The Partnership’s principle objective is to provide an alternative investment vehicle for investors with diversified investment portfolios. The Partnership’s trading is designed to replicate the positions which comprise the Rogers International Commodity Index. The Partnership invests and trades in a portfolio of commodity futures and forward contracts. The Partnership invests and trades solely on the “long side” of the market. The General Partner manages all business of the Partnership.

CAPITAL RESOURCES

The Partnership will raise additional capital only through the sale of Units offered pursuant to a continuing offering, although at September 30, 2006, the Partnership was not offering its Units, and does not intend to raise any capital through borrowing. Due to the nature of the Partnership’s business, it will make no capital expenditures and will have no capital assets which are not operating capital or assets.

LIQUIDITY

Most United States commodity exchanges limit fluctuations in futures contracts prices during a single day by regulations referred to as “daily price fluctuation limits” or “daily limits.” During a single trading day, no trades may be executed at prices beyond the daily limit. This may affect the Partnership’s ability to initiate new positions or close existing ones or may prevent it from having orders executed. Futures prices have occasionally moved the daily limit for several consecutive days with little or no trading. Similar occurrences could prevent the Partnership from promptly liquidating unfavorable positions and subject the Partnership to substantial losses, which could exceed the margin initially committed to such trades. In addition, even if futures prices have not moved the daily limit, the Partnership may not be able to execute futures trades at favorable prices if little trading in such contracts is taking place.

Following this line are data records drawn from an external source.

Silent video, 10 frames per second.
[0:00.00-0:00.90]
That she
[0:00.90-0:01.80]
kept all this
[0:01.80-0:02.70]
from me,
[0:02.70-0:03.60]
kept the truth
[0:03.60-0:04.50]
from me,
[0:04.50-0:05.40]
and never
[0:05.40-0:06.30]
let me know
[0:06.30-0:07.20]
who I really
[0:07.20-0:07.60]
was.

Trading in forward or other over the counter contracts introduces a possible further impact on liquidity. Because such contracts are executed “off exchange” between private parties, the time required to offset or “unwind” these positions may be greater than that for regulated instruments. This potential delay could be exacerbated to the extent a counterparty is not a United States person.

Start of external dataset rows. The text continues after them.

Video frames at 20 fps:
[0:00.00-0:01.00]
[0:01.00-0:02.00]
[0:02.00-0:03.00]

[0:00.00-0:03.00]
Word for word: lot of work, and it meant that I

Other than these limitations on liquidity, which are inherent in the Partnership’s trading operations, and the limitations on liquidity discussed below, the Partnership’s assets are expected to be highly liquid.

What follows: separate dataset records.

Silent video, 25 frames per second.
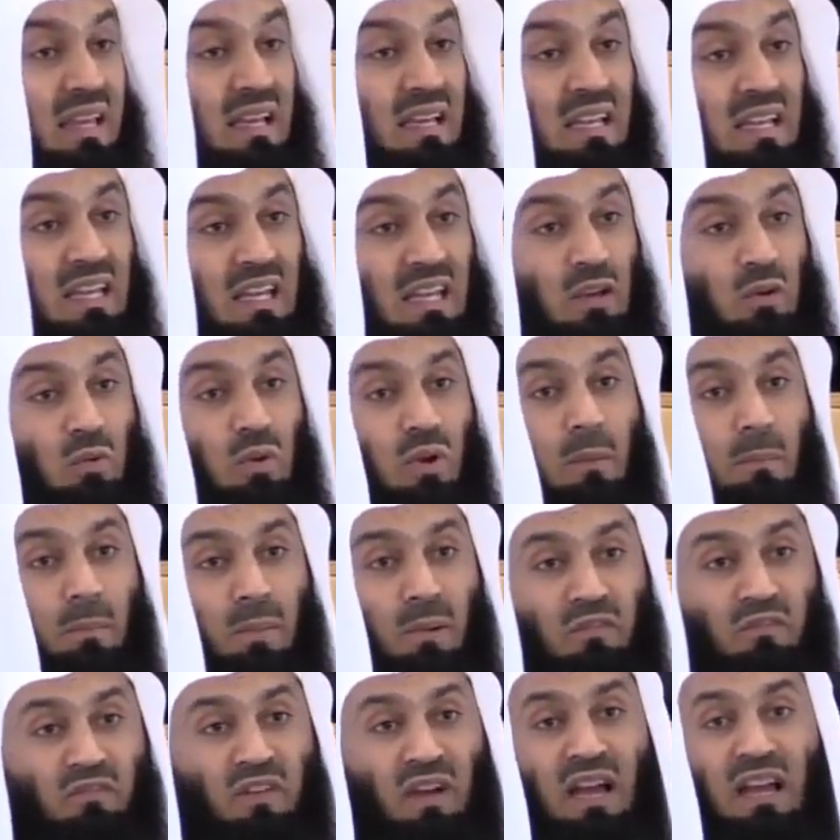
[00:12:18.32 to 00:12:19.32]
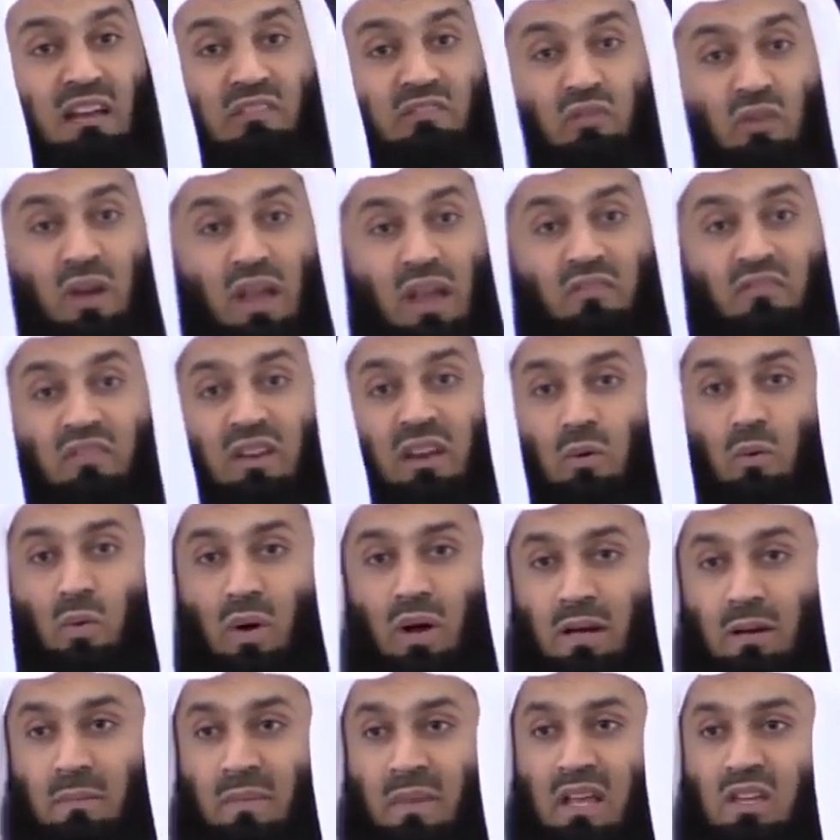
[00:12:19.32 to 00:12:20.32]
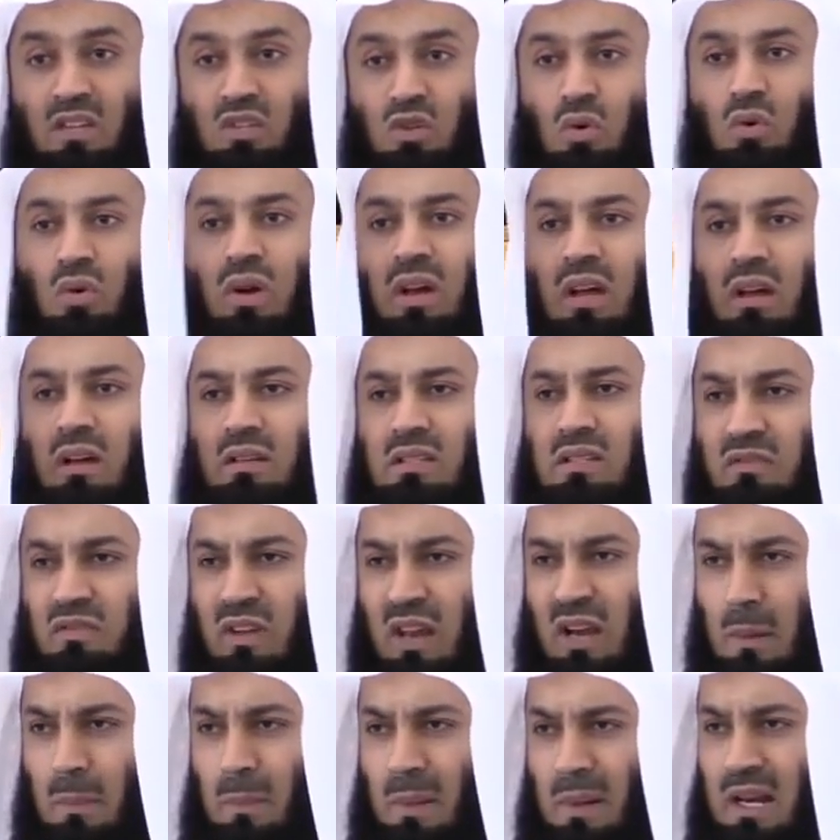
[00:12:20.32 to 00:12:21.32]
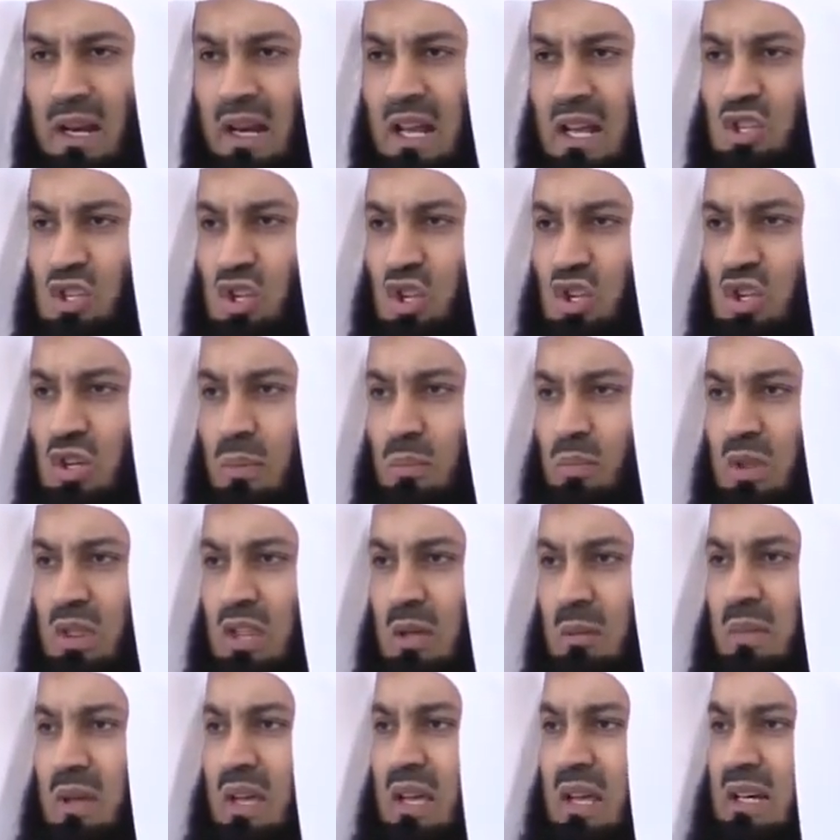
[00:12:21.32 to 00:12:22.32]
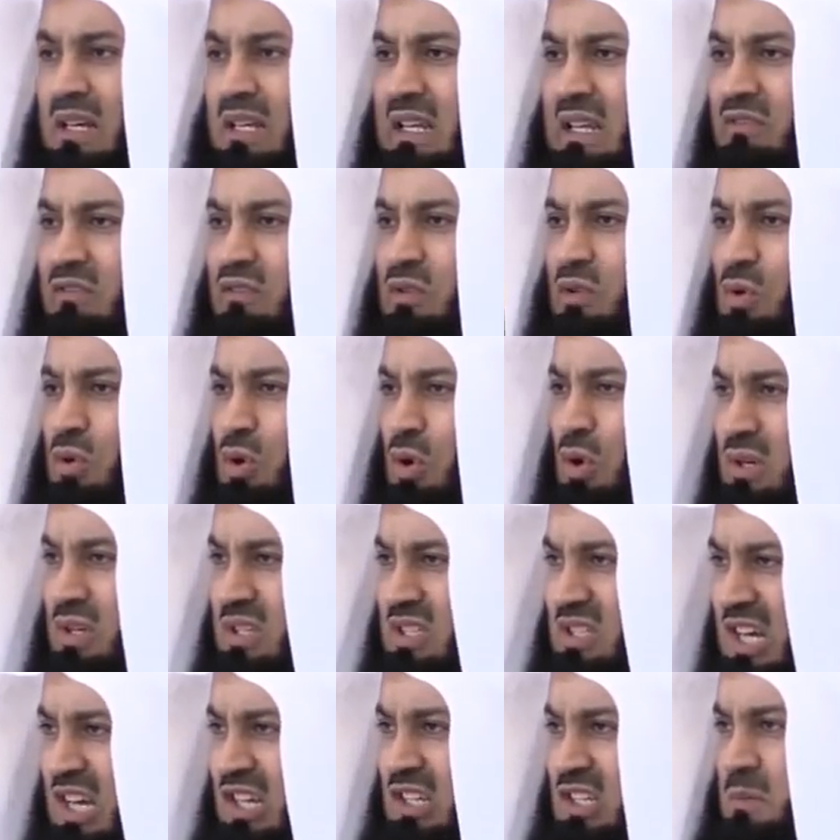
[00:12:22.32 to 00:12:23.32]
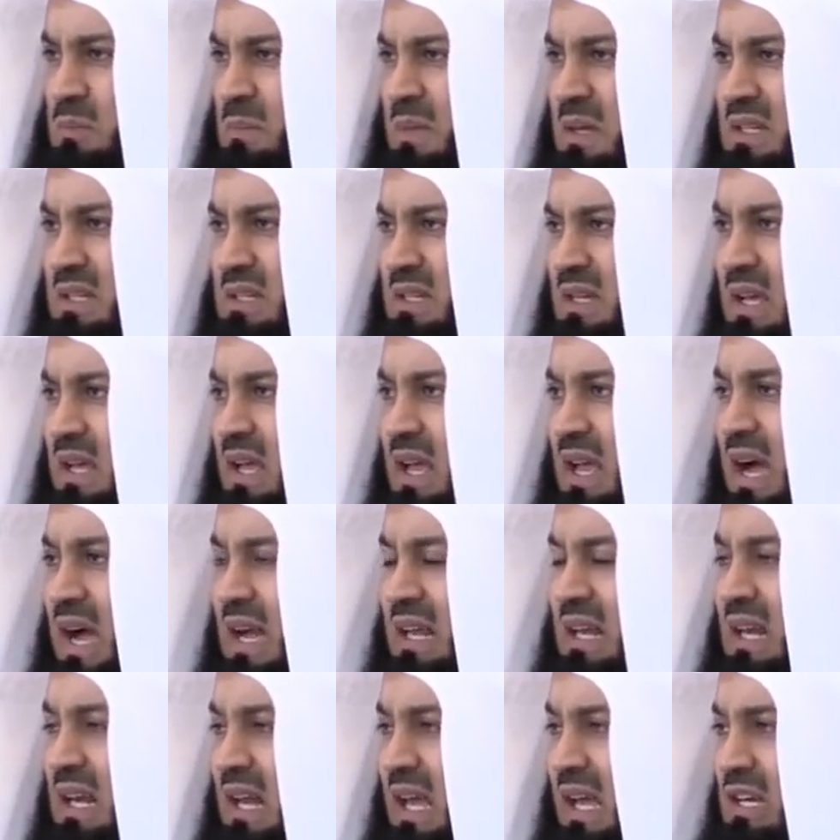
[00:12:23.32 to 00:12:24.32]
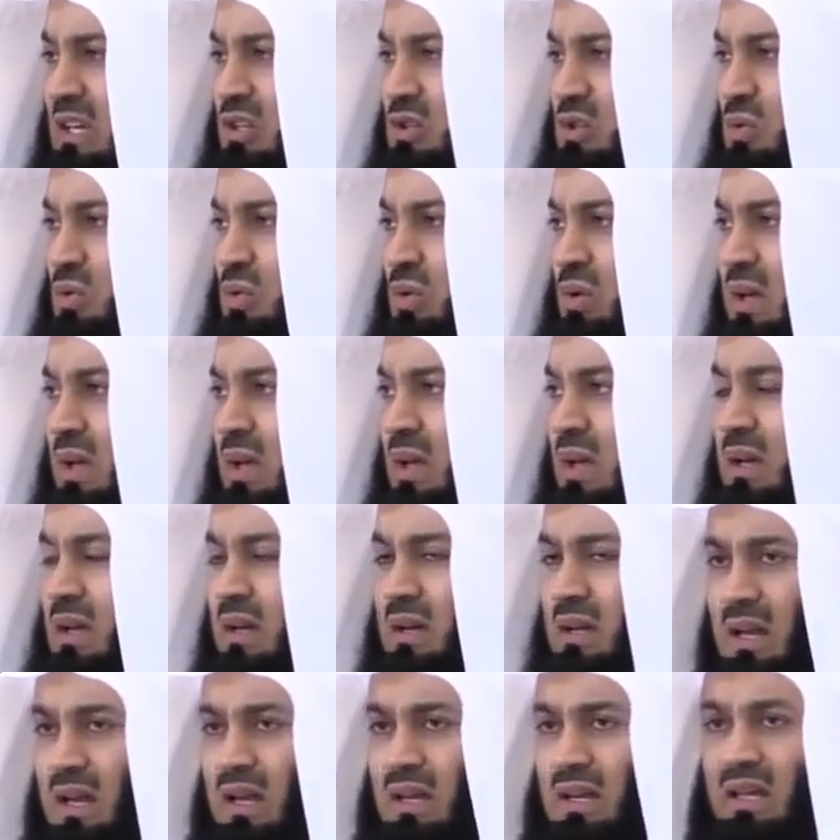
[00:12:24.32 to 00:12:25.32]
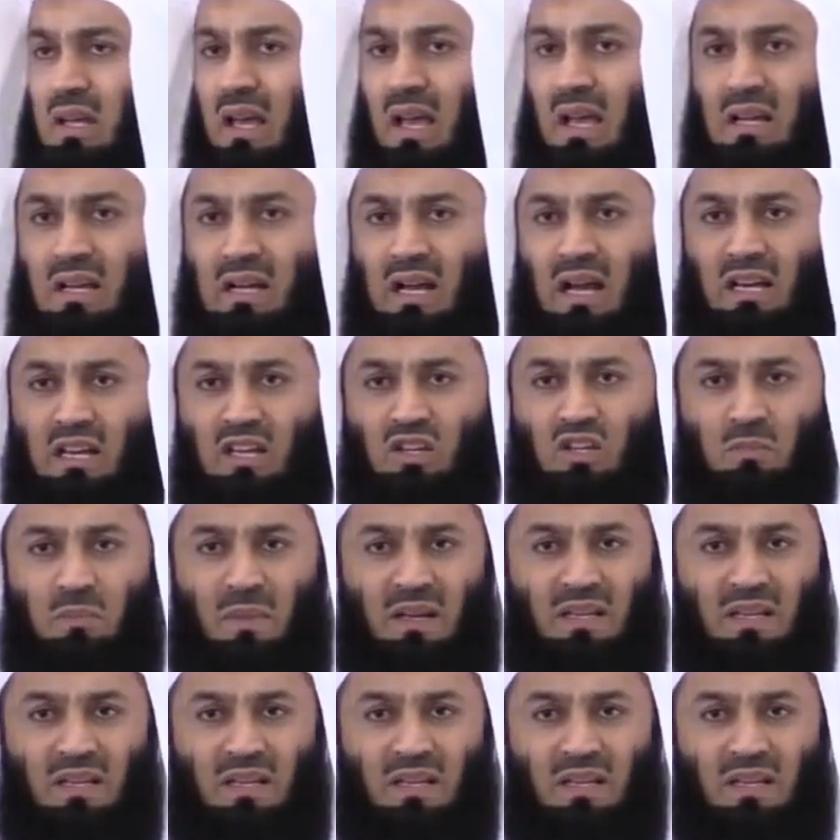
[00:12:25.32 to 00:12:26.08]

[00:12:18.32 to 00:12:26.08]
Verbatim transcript: that He will provide for everyone. So develop a relationship with Him. He'll give you contentment. I'd like to really encourage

As previously reported by the Partnership, Refco Capital Markets currently holds a substantial portion of the Partnership’s assets and is now under bankruptcy court protection. The Partnership has retained Sidley Austin LLP to assist the Partnership with enforcing its rights with respect to its assets held at Refco Capital Markets and its claims against Refco, LLC. Because the General Partner cannot be sure whether or not the Partnership will ultimately sustain any loss on its assets held at Refco Capital Markets (or the amount of any such loss), the Partnership is able to provide only estimated values for its Units after September 30, 2005. Nevertheless, the Partnership is currently continuing its operations tracking the Rogers International Commodity Index, at an 80% level, and provides monthly special redemptions which allow limited partners to receive a portion of the Partnership’s assets attributable to their interests in the Partnership, with the balance of their redemption proceeds to be distributed once matters with Refco Capital Markets are resolved. Such redemption proceeds will reflect any losses incurred due to the bankruptcy filings of Refco Capital Markets and Refco, LLC, as well as all expenses incurred in connection with recovering the Partnership’s assets from Refco Capital Markets and Refco, LLC.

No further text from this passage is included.